══ Given data
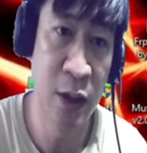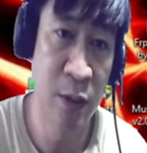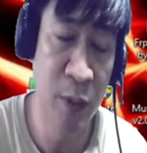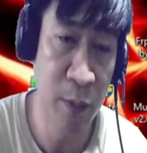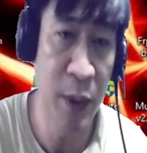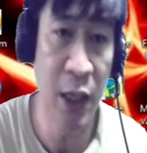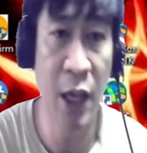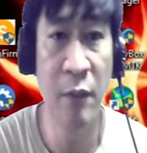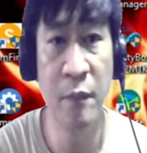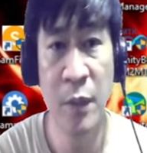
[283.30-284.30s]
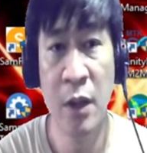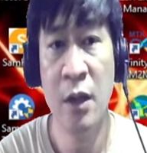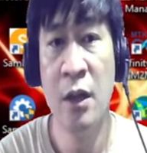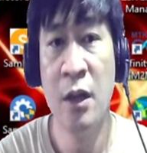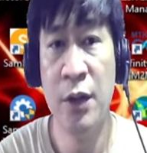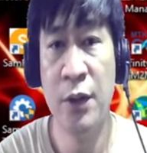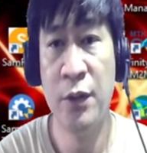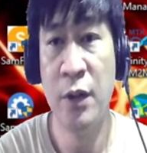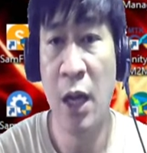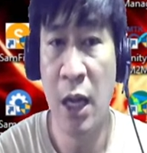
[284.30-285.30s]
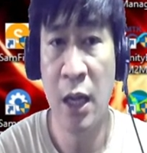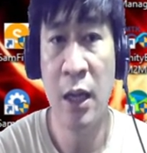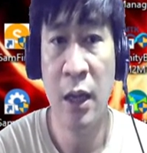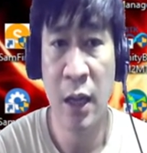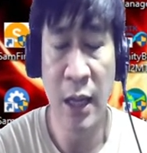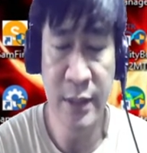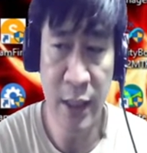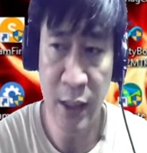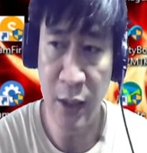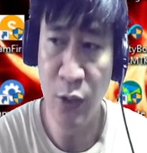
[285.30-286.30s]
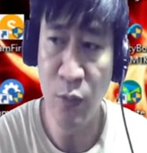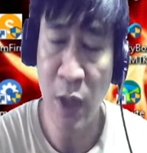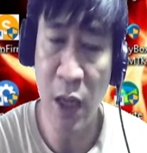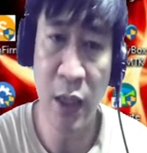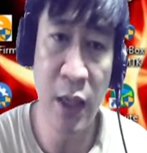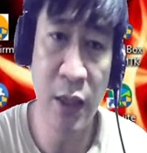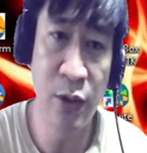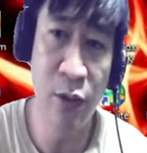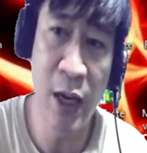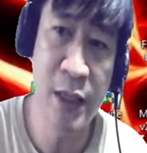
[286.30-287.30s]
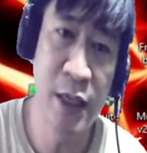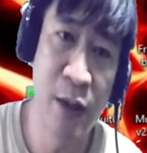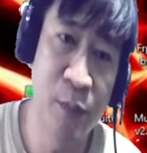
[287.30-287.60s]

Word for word: BBM. So, yun. Uh, ah, kasi yung mga gentong klase ng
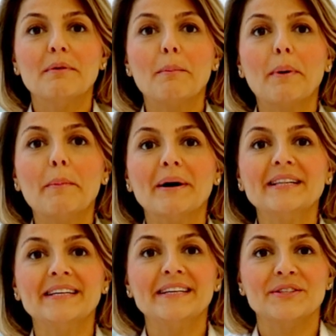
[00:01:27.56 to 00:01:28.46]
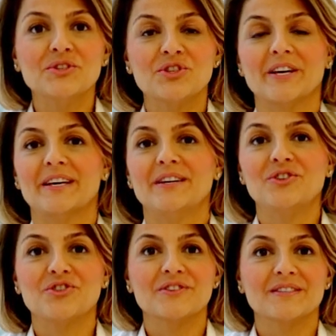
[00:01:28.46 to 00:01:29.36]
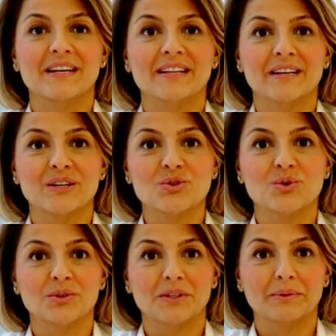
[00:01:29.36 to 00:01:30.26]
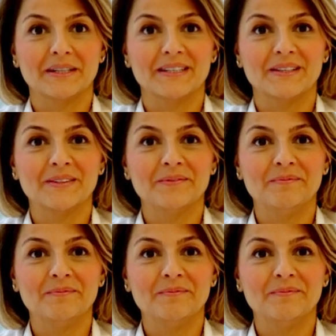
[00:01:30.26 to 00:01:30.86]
ve baba deyince içinizden ne geçiyor ona bakın.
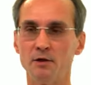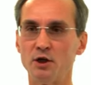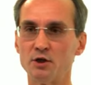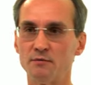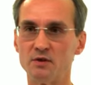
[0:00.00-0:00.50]

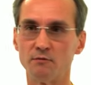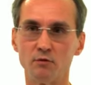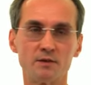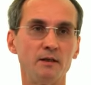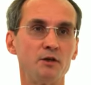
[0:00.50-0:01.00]
Чаще
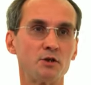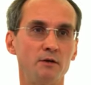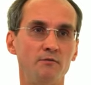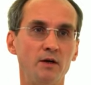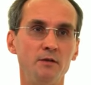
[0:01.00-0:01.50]
всего
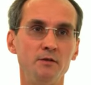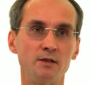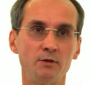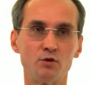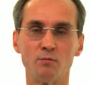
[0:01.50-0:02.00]
задачка выглядит
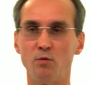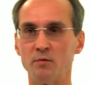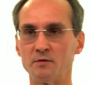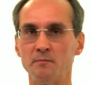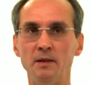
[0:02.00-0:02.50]
следующим
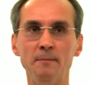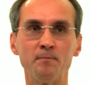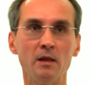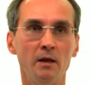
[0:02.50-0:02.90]
образом, да.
════
**Exercise prompt:** Leaving the pictures aside, transcribe exactly the lines from the one containing "[00:01:27.56 to 00:01:28.46]" to the final line of the entries above, both ends included.

**Problem solution:**
[00:01:27.56 to 00:01:28.46]
[00:01:28.46 to 00:01:29.36]
[00:01:29.36 to 00:01:30.26]
[00:01:30.26 to 00:01:30.86]
ve baba deyince içinizden ne geçiyor ona bakın.
[0:00.00-0:00.50]

[0:00.50-0:01.00]
Чаще
[0:01.00-0:01.50]
всего
[0:01.50-0:02.00]
задачка выглядит
[0:02.00-0:02.50]
следующим
[0:02.50-0:02.90]
образом, да.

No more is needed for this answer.